The data:

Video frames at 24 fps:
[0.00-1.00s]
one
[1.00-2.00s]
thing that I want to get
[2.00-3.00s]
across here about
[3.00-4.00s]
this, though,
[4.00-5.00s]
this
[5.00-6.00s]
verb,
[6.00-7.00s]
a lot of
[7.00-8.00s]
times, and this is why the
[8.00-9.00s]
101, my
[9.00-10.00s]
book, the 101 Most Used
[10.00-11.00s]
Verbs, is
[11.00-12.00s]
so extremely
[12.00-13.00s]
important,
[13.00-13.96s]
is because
==
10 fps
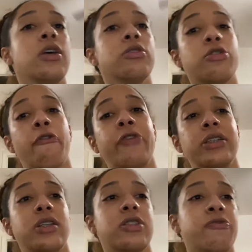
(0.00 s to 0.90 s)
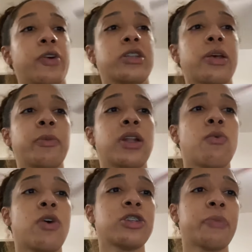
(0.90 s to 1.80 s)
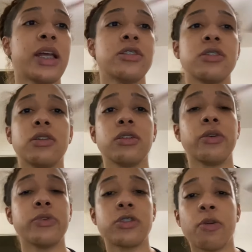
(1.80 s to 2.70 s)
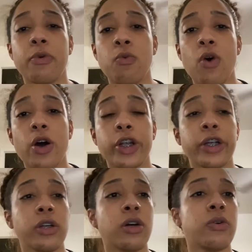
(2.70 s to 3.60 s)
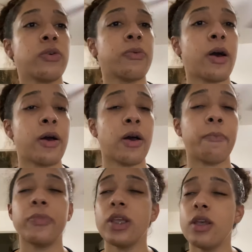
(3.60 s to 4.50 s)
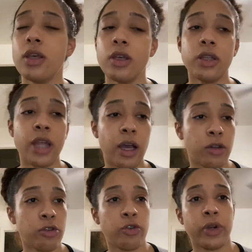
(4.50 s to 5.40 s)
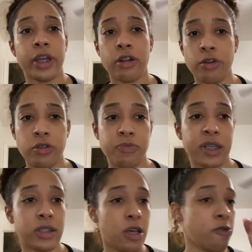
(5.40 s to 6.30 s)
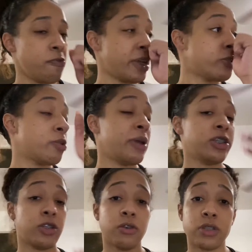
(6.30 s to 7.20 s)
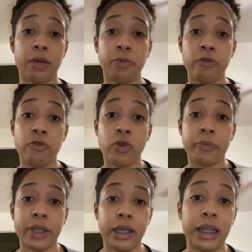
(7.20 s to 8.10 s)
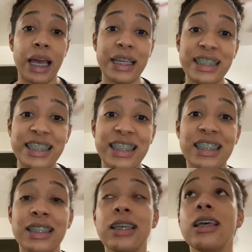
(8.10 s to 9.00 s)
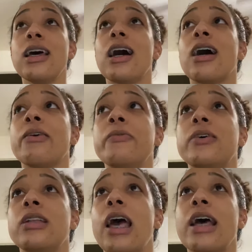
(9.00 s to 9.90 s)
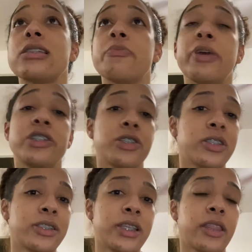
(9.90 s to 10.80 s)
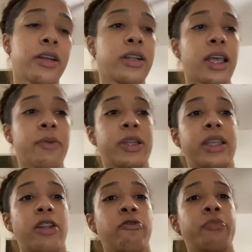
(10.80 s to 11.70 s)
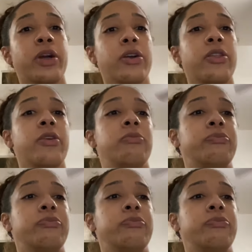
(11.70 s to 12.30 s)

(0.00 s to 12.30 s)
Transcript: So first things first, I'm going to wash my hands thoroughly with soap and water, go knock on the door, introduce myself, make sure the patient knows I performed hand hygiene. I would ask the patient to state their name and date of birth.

Task goal: Skip every picture, and restate word for word only the lines above from the line containing "(0.00 s to 0.90 s)" to the line containing "(0.00 s to 12.30 s)", both of them included.

Expected output:
(0.00 s to 0.90 s)
(0.90 s to 1.80 s)
(1.80 s to 2.70 s)
(2.70 s to 3.60 s)
(3.60 s to 4.50 s)
(4.50 s to 5.40 s)
(5.40 s to 6.30 s)
(6.30 s to 7.20 s)
(7.20 s to 8.10 s)
(8.10 s to 9.00 s)
(9.00 s to 9.90 s)
(9.90 s to 10.80 s)
(10.80 s to 11.70 s)
(11.70 s to 12.30 s)

(0.00 s to 12.30 s)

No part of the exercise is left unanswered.